• [Exercise objective]: What you return must match the listing below line for line, minus its pictures.

• [Working data]:
········

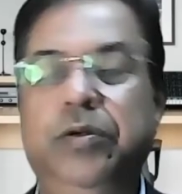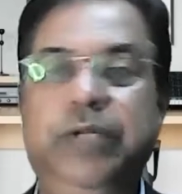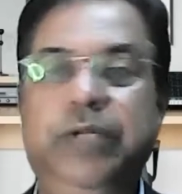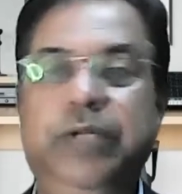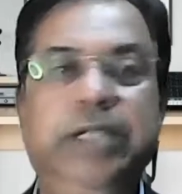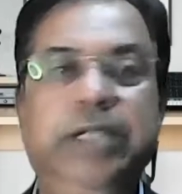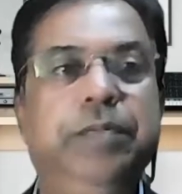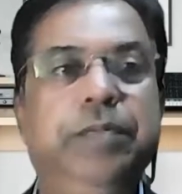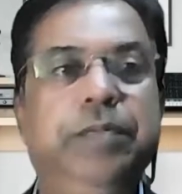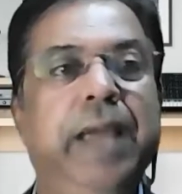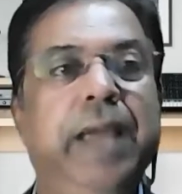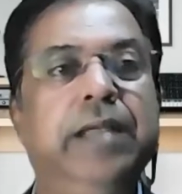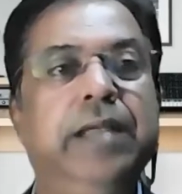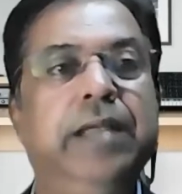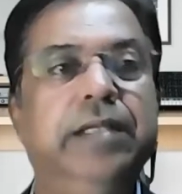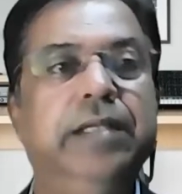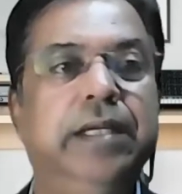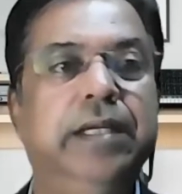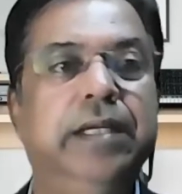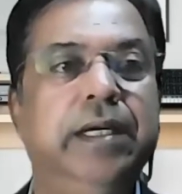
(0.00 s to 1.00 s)
these
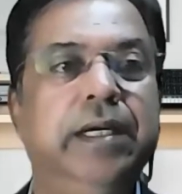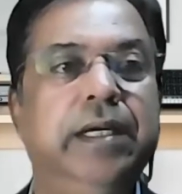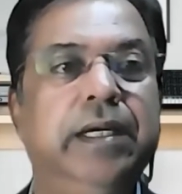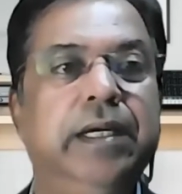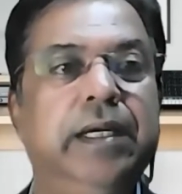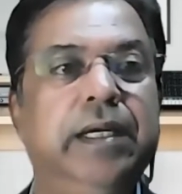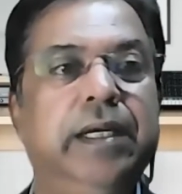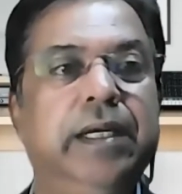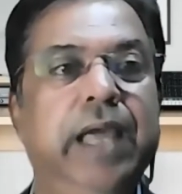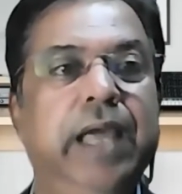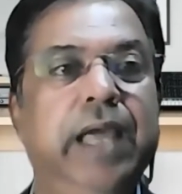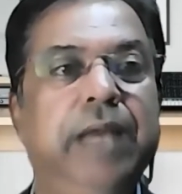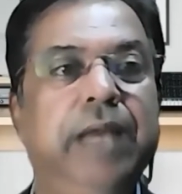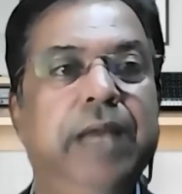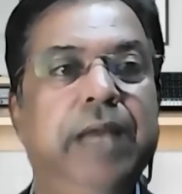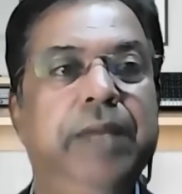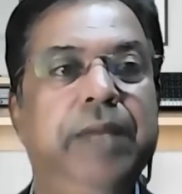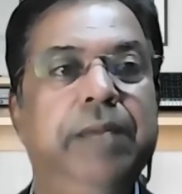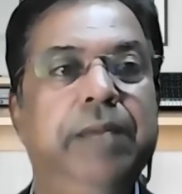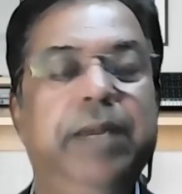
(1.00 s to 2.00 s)
banks can
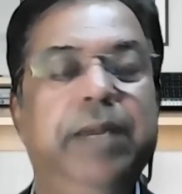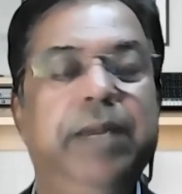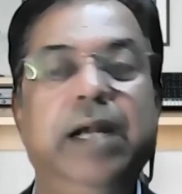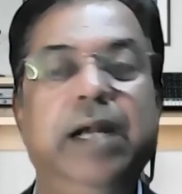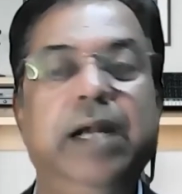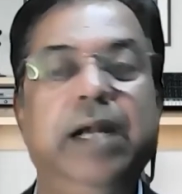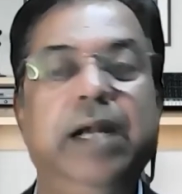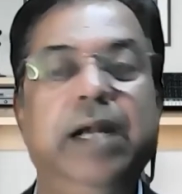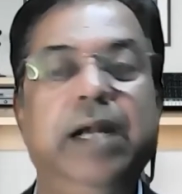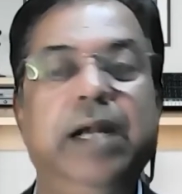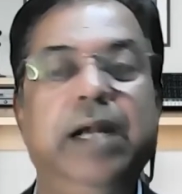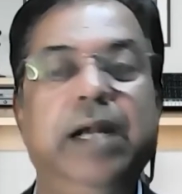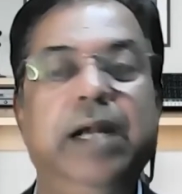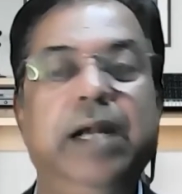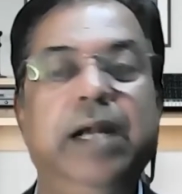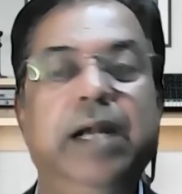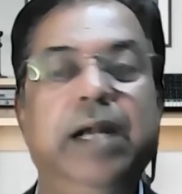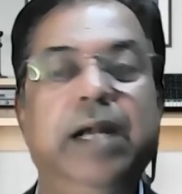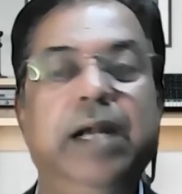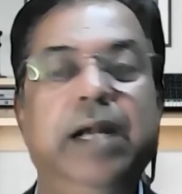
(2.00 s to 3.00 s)
be applied,
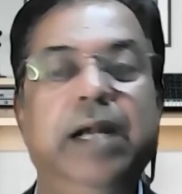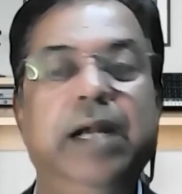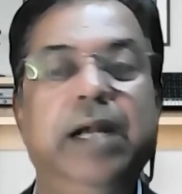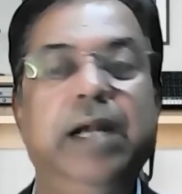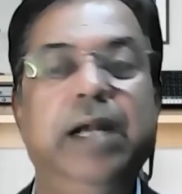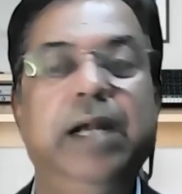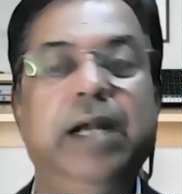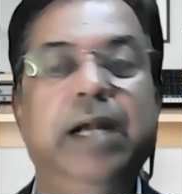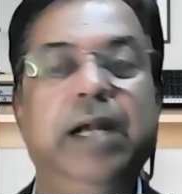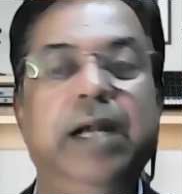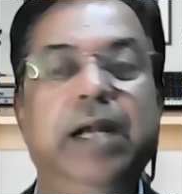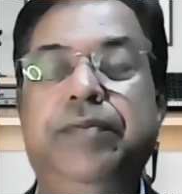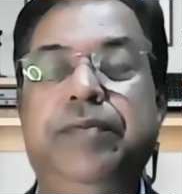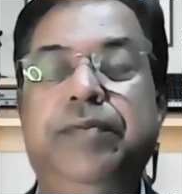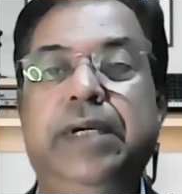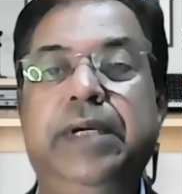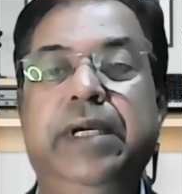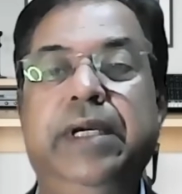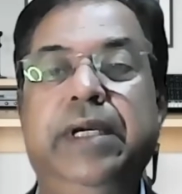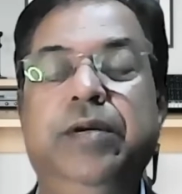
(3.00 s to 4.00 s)
because if
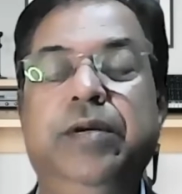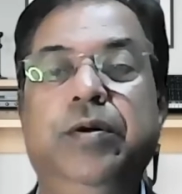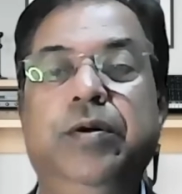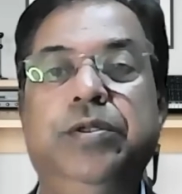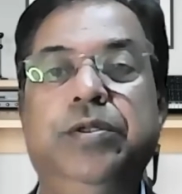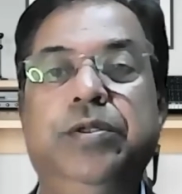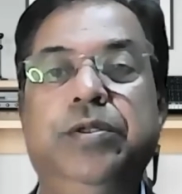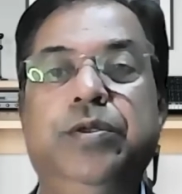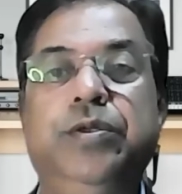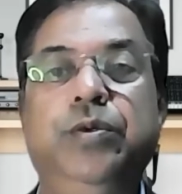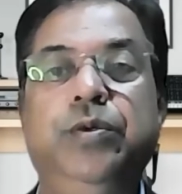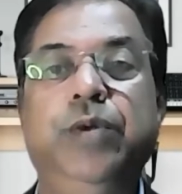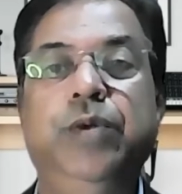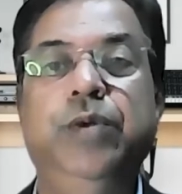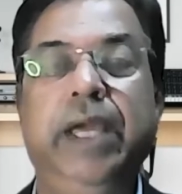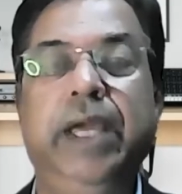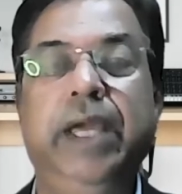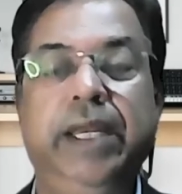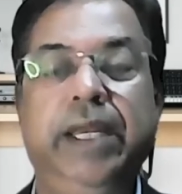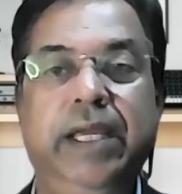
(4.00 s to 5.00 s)
he goes to
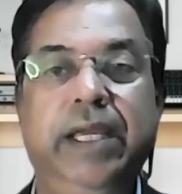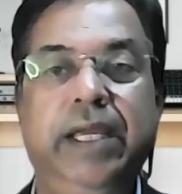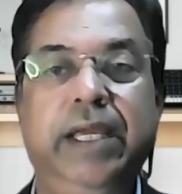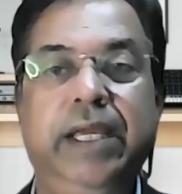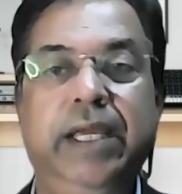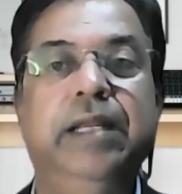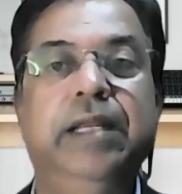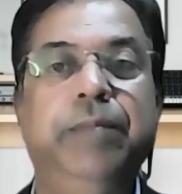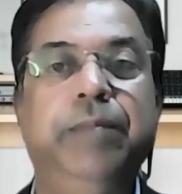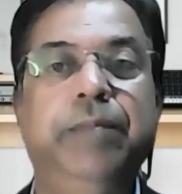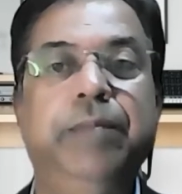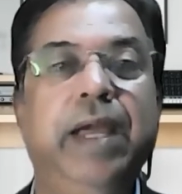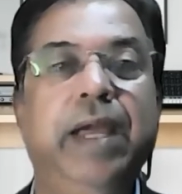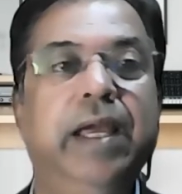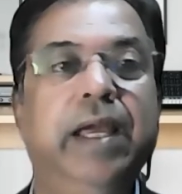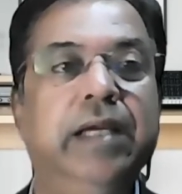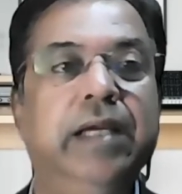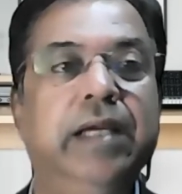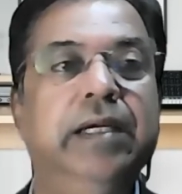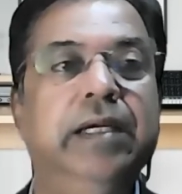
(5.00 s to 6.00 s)
any other
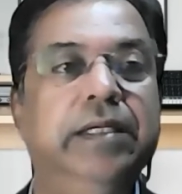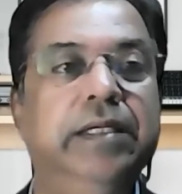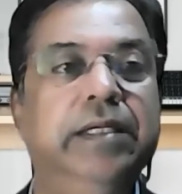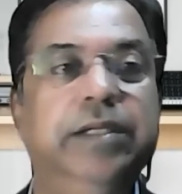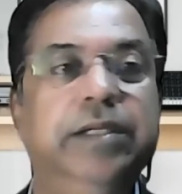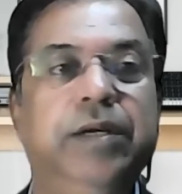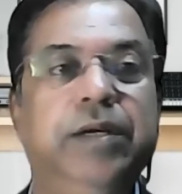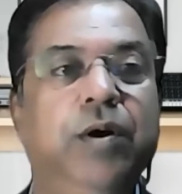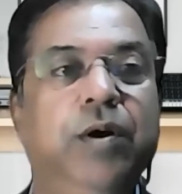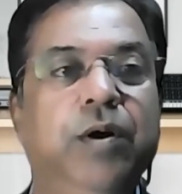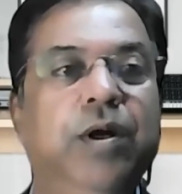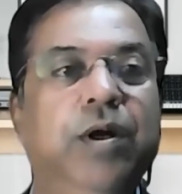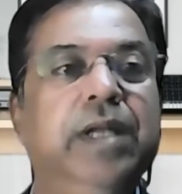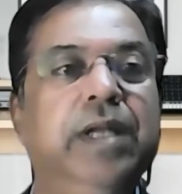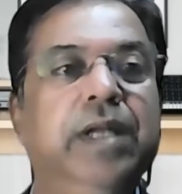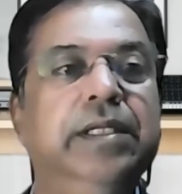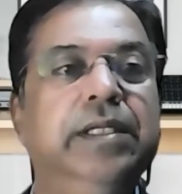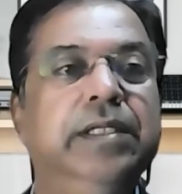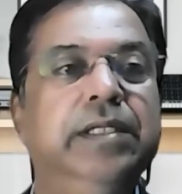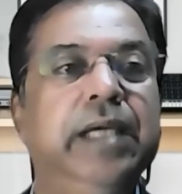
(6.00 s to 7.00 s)
bank, his record
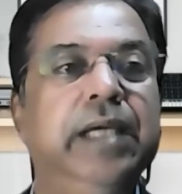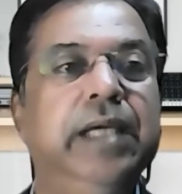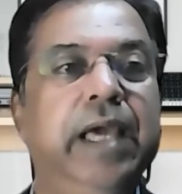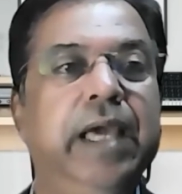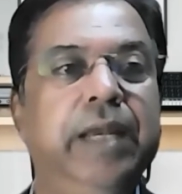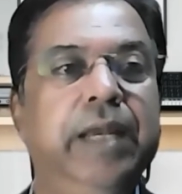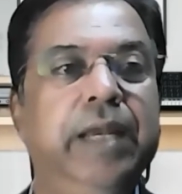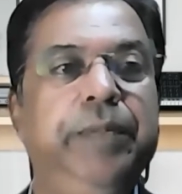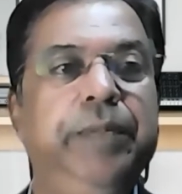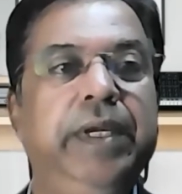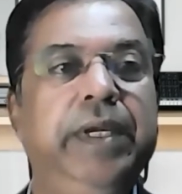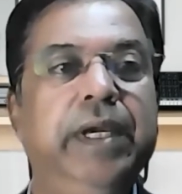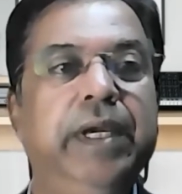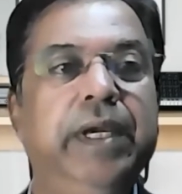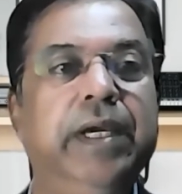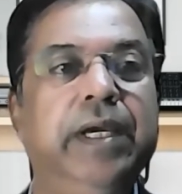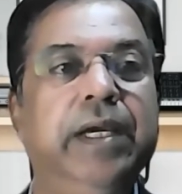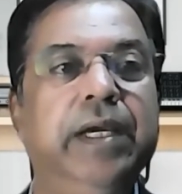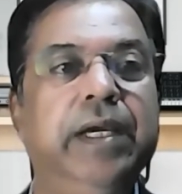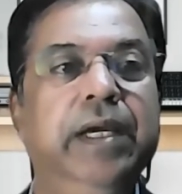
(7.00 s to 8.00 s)
is
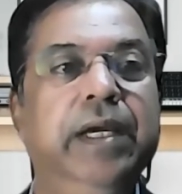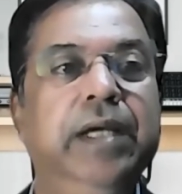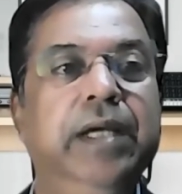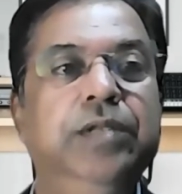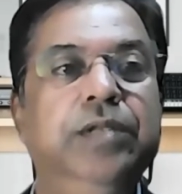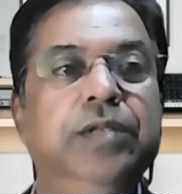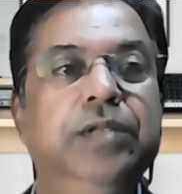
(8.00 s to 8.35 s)
NPA. So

········

• [Solution to the exercise]:
(0.00 s to 1.00 s)
these
(1.00 s to 2.00 s)
banks can
(2.00 s to 3.00 s)
be applied,
(3.00 s to 4.00 s)
because if
(4.00 s to 5.00 s)
he goes to
(5.00 s to 6.00 s)
any other
(6.00 s to 7.00 s)
bank, his record
(7.00 s to 8.00 s)
is
(8.00 s to 8.35 s)
NPA. So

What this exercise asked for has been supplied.